The lottery is a form of gambling in which numbers are drawn at random for prizes. Some governments outlaw lotteries, while others endorse them and regulate them. Typically, lotteries offer large cash prizes. Some also give away goods or services. The word lottery derives from the Dutch noun lot, meaning “fate” or “destiny.”
The purchase of lottery tickets cannot be accounted for by decision models based on expected value maximization, as the ticket costs more than the expected prize. Instead, the purchase of lottery tickets may be motivated by risk-seeking behavior or by a desire to experience a thrill or indulge in a fantasy.
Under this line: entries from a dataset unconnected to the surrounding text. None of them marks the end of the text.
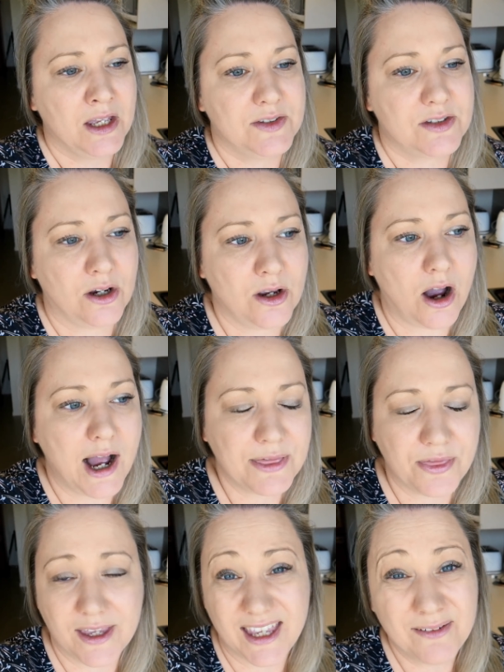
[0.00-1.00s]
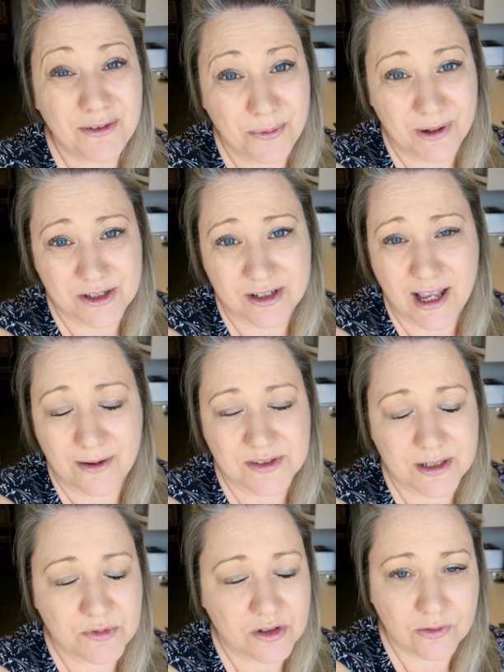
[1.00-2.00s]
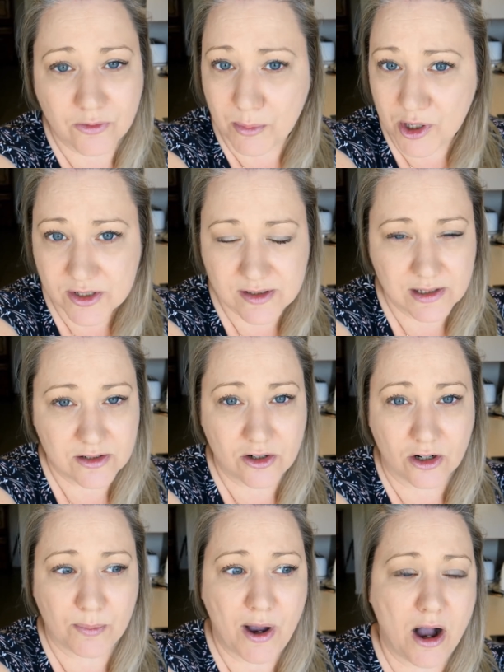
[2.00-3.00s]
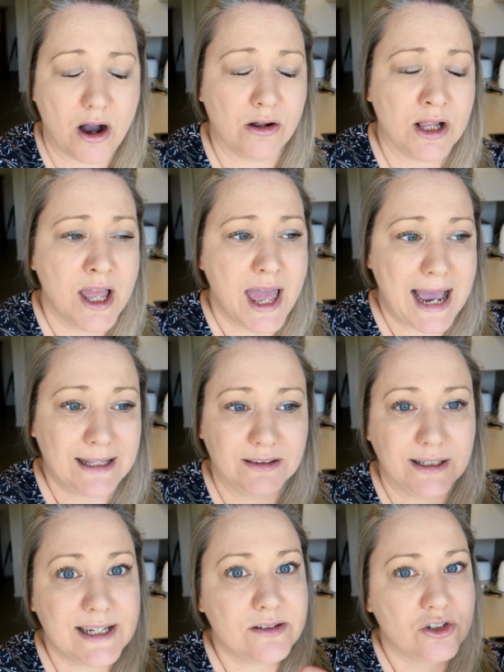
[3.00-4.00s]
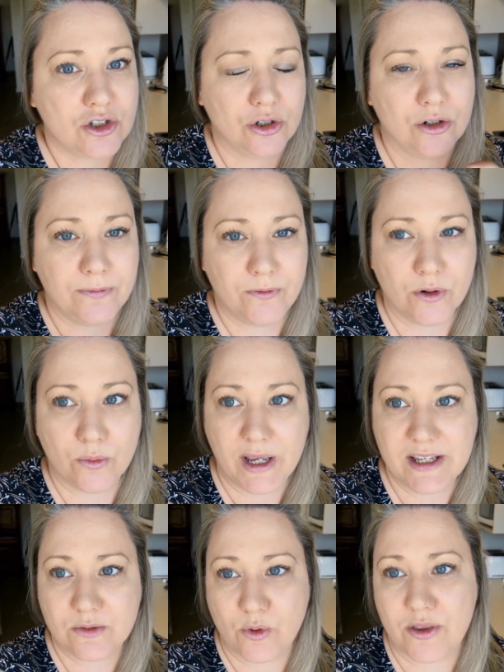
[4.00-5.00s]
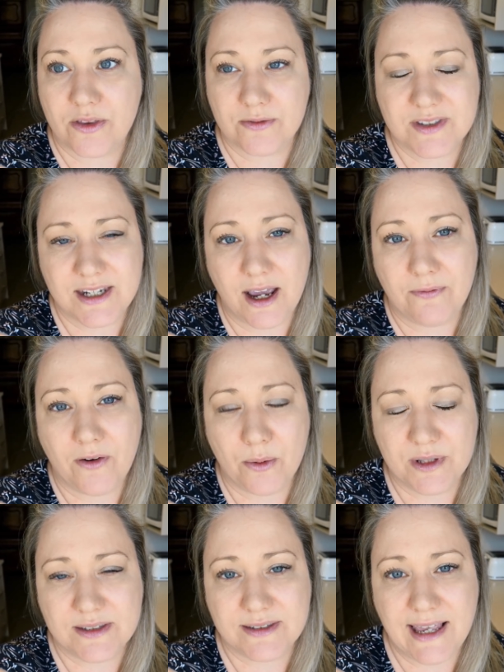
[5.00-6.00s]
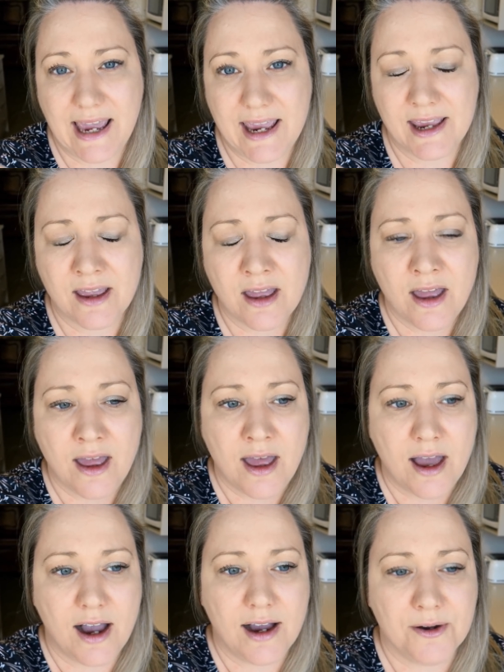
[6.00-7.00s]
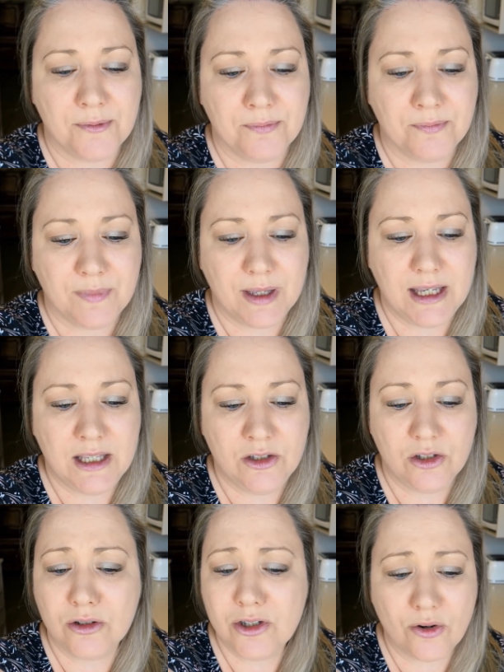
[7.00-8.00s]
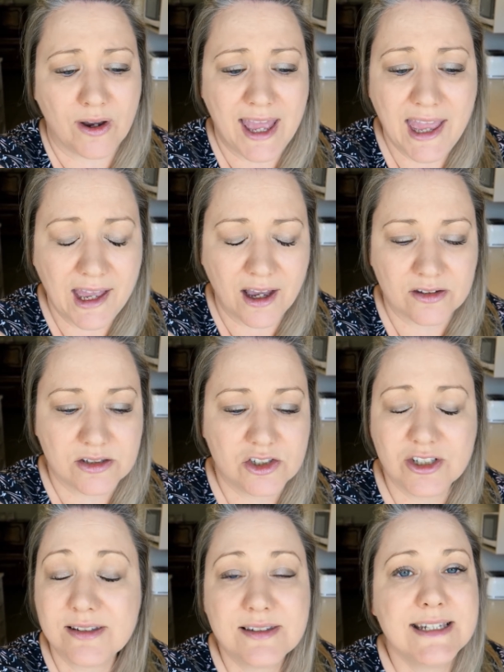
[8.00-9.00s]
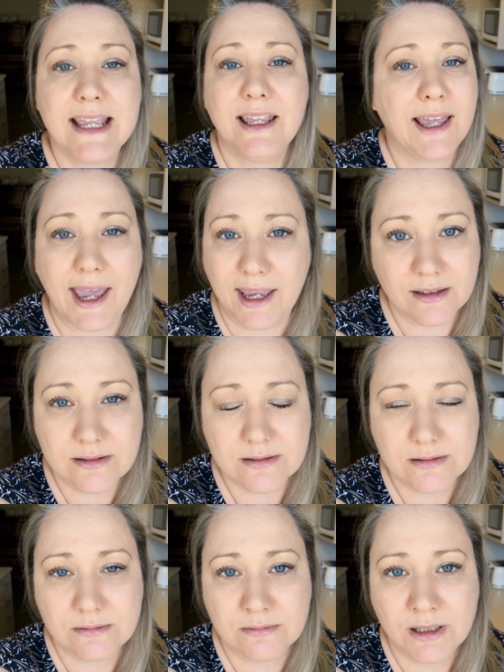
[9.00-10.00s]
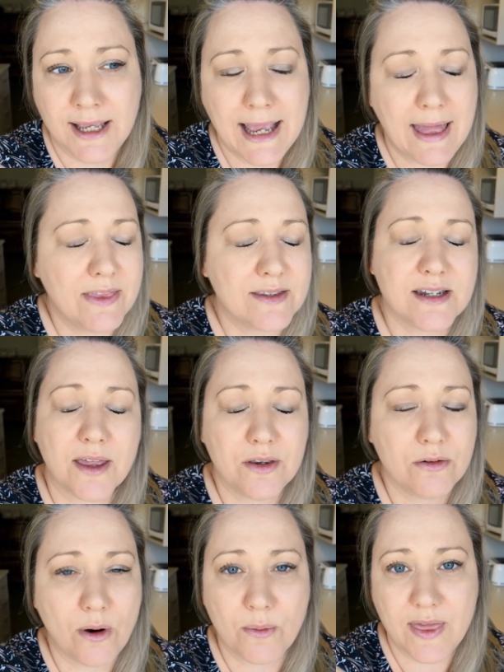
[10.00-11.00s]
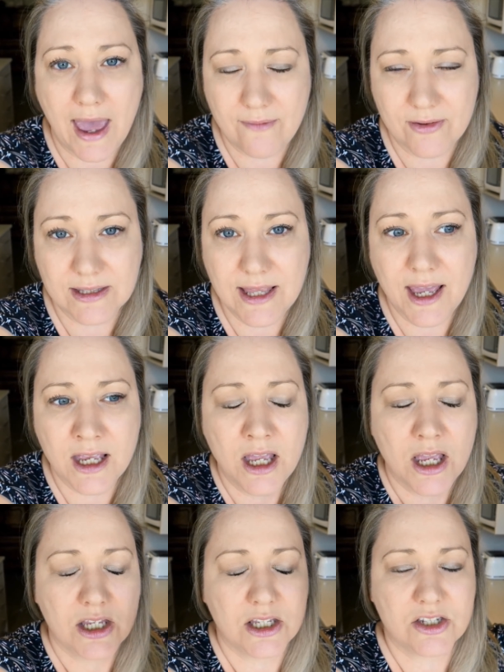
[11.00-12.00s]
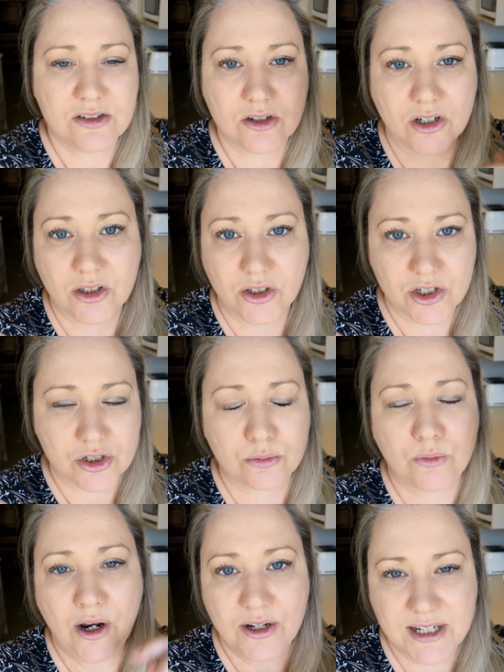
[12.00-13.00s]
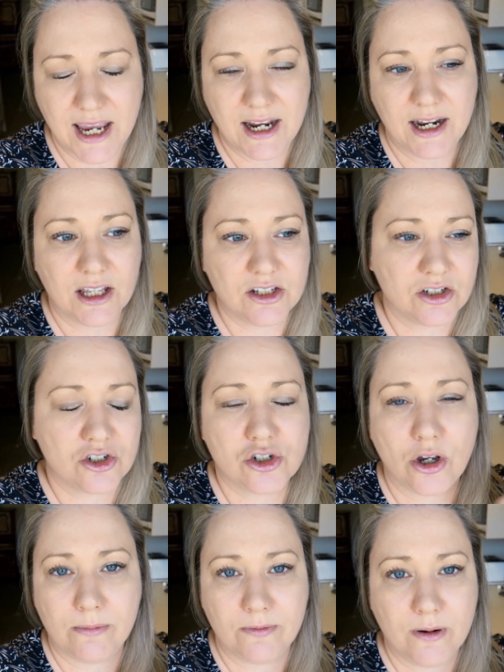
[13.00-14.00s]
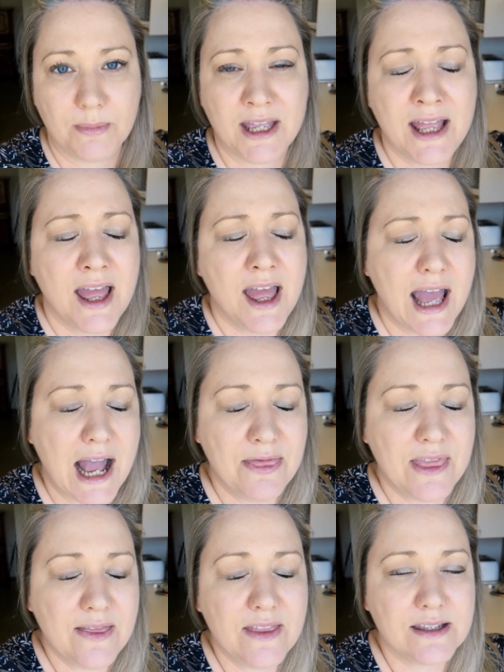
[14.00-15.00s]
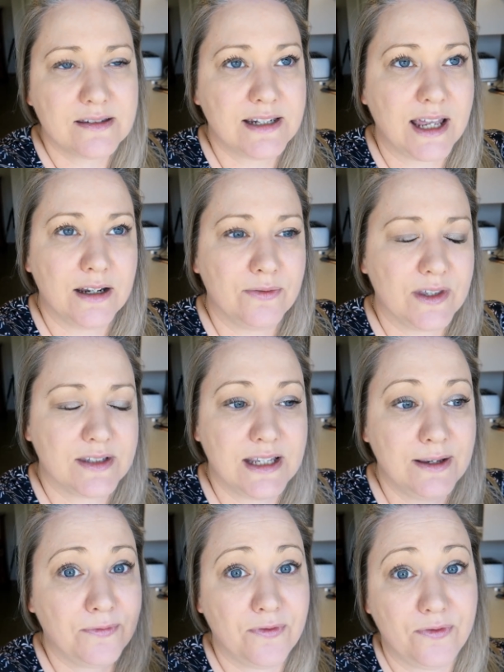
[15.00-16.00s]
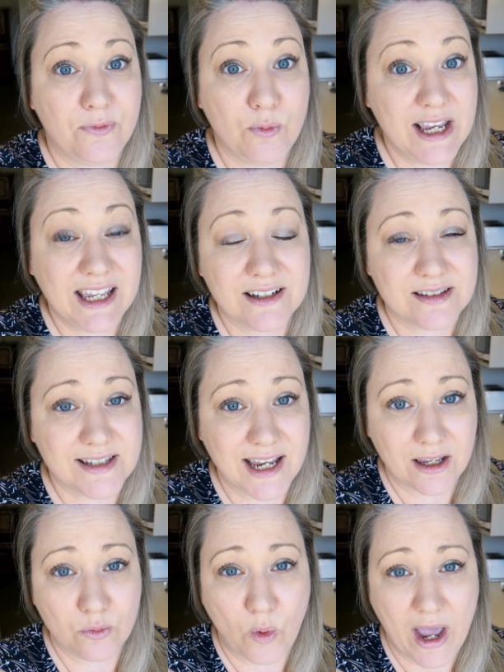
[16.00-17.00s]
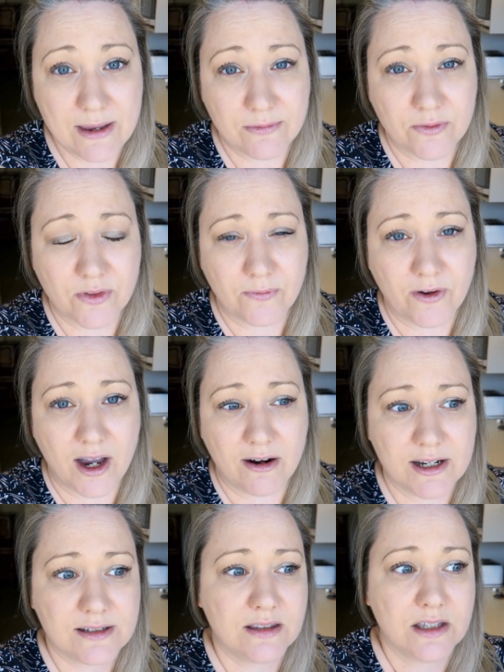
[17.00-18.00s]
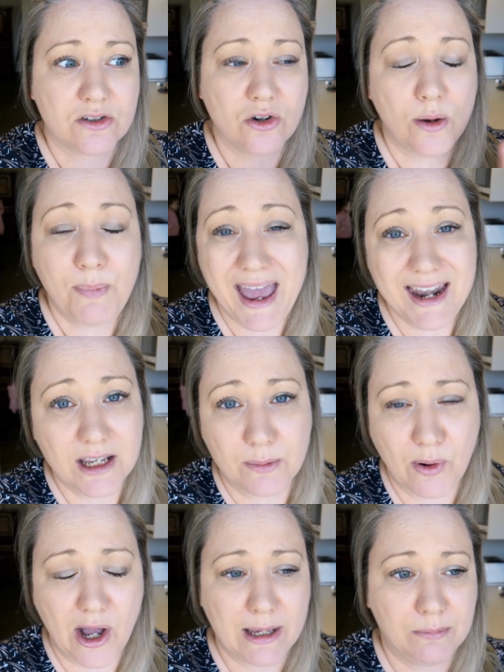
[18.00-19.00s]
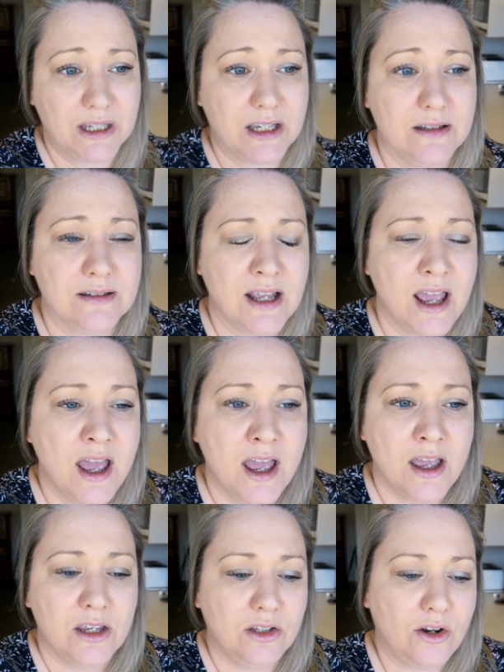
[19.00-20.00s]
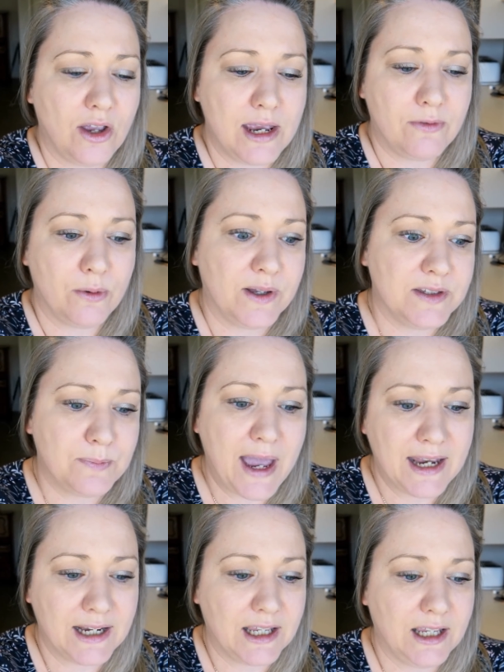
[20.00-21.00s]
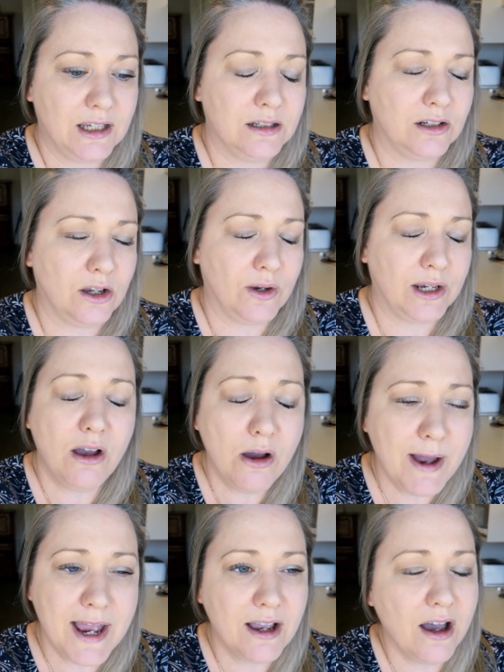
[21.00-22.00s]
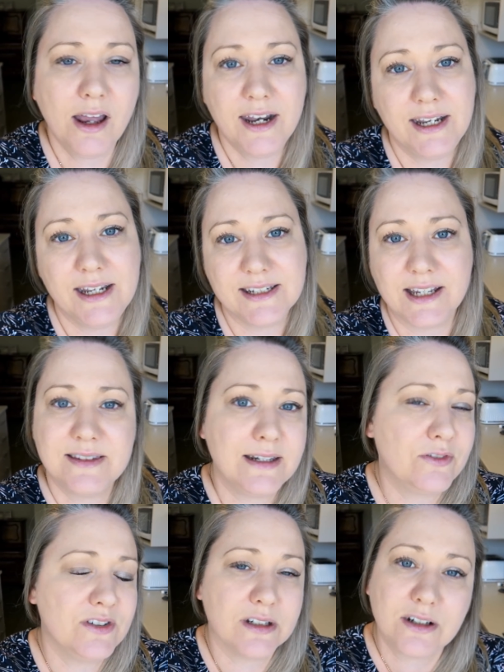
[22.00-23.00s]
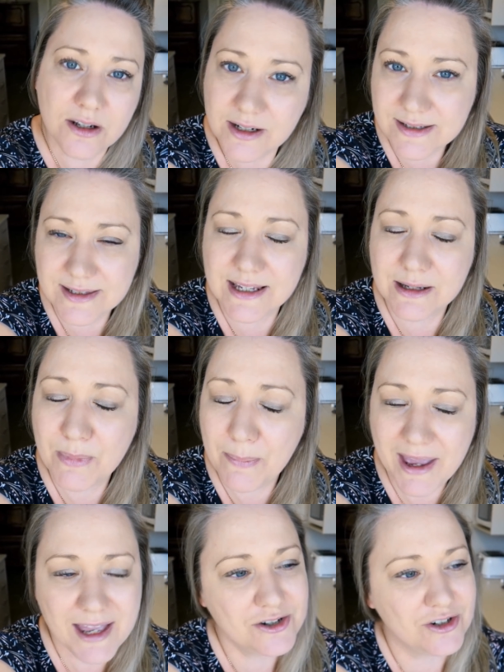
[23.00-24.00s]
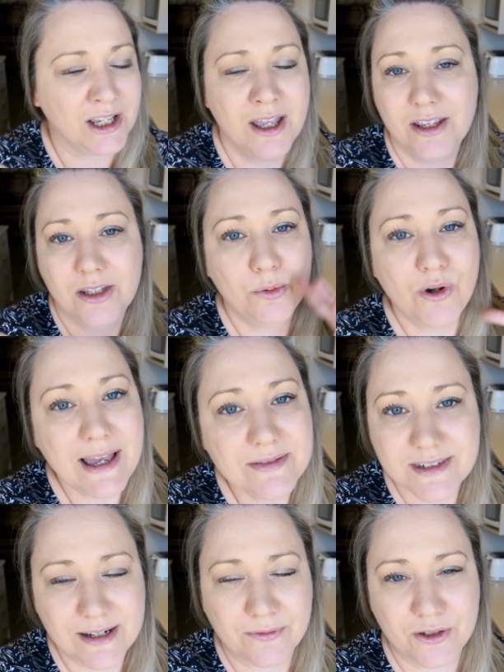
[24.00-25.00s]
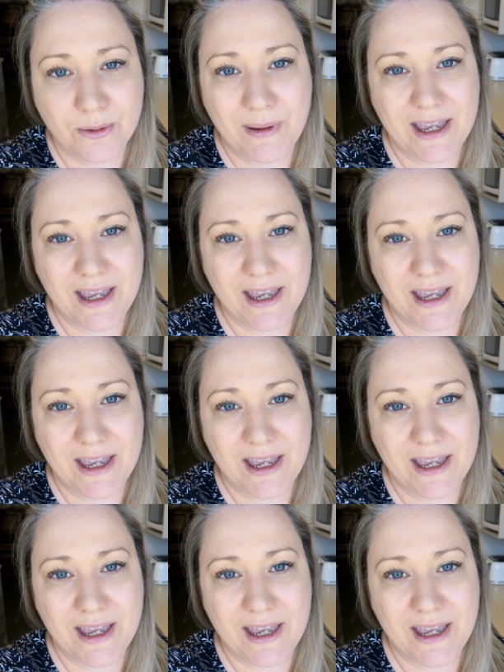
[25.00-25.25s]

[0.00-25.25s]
So I think everyone should have some sort of emergency stockpile, at least 2 to 4 weeks worth of stuff, I would say, in your house, just in case. And there's nothing wrong with having that. You just got to learn to rotate it and just shop from it. And then there's none of this. If we get a second wave of the virus, there's no panic buying because, everyone's panicking and going, oh my God, I need to get stuff because I've got nothing in my pantry. You will have stuff in your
State governments enacted lotteries in the immediate post-World War II period, when they believed that they could expand their social safety net without incurring especially onerous taxes on working and middle class families. By the 1960s that arrangement began to come apart, and states realized that they needed additional revenue sources.
But state officials still believe that lottery revenues are a relatively benign form of taxation, as compared to income taxes or sales taxes. That is an illusion, and it obscures the regressivity of lottery revenue.
People often talk about the benefits of the lottery as if they were specific and concrete, such as the money that it raises for state education or for children’s hospitals. But the message that the lottery is a good thing because it raises money for state programs obscures how much of a gamble it really is.